=== Section Start ===
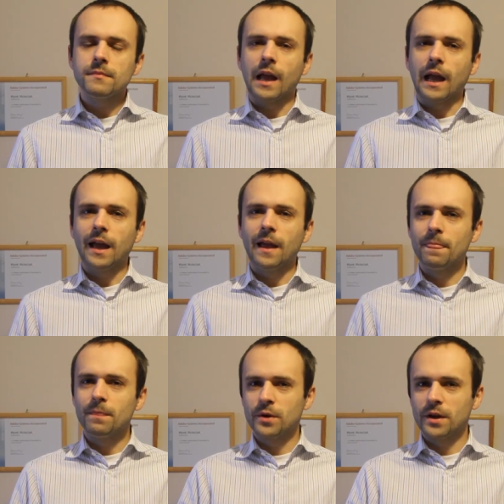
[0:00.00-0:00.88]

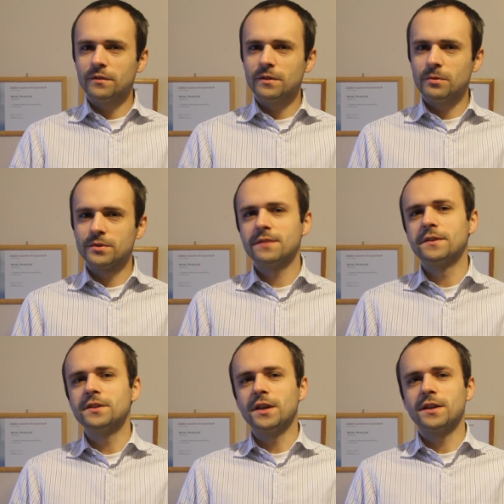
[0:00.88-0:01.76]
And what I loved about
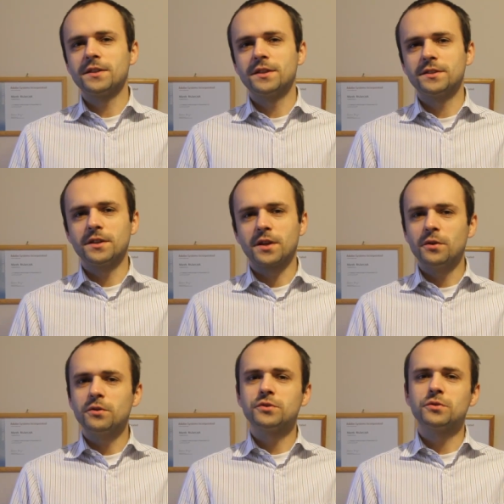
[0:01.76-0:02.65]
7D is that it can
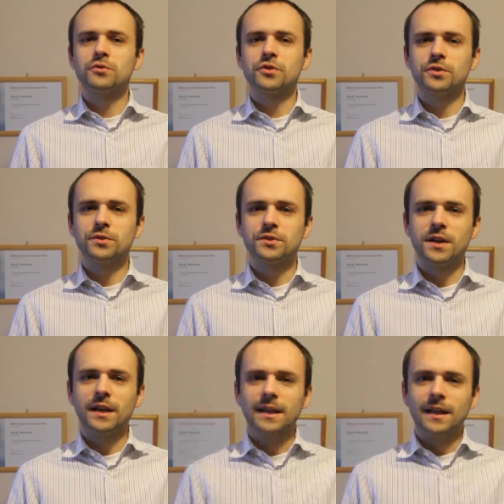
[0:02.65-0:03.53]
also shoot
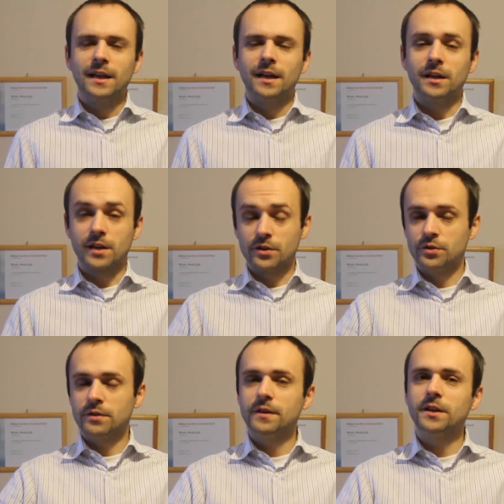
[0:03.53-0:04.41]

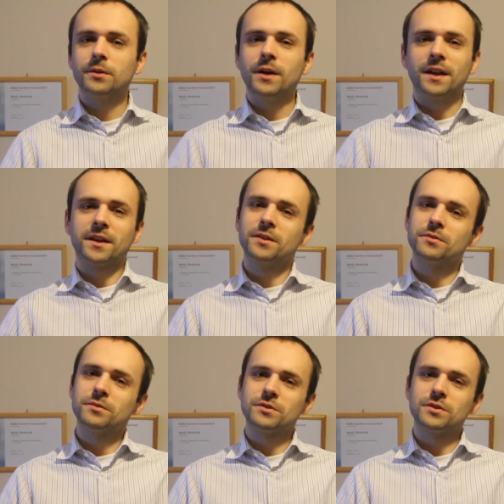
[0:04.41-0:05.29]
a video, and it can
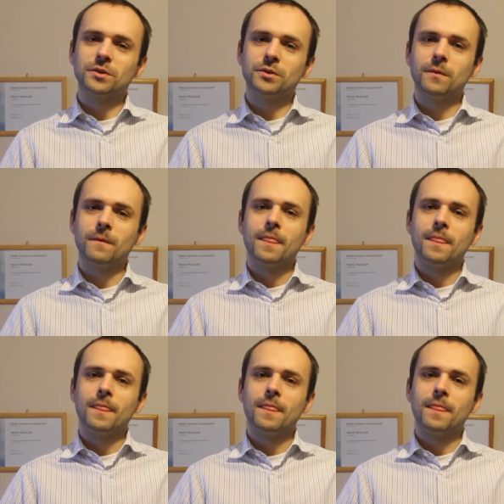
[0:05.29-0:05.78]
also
=== Section End ===
_Work required_
Retype all entries exactly, without the images.

_Answer to this task_
[0:00.00-0:00.88]

[0:00.88-0:01.76]
And what I loved about
[0:01.76-0:02.65]
7D is that it can
[0:02.65-0:03.53]
also shoot
[0:03.53-0:04.41]

[0:04.41-0:05.29]
a video, and it can
[0:05.29-0:05.78]
also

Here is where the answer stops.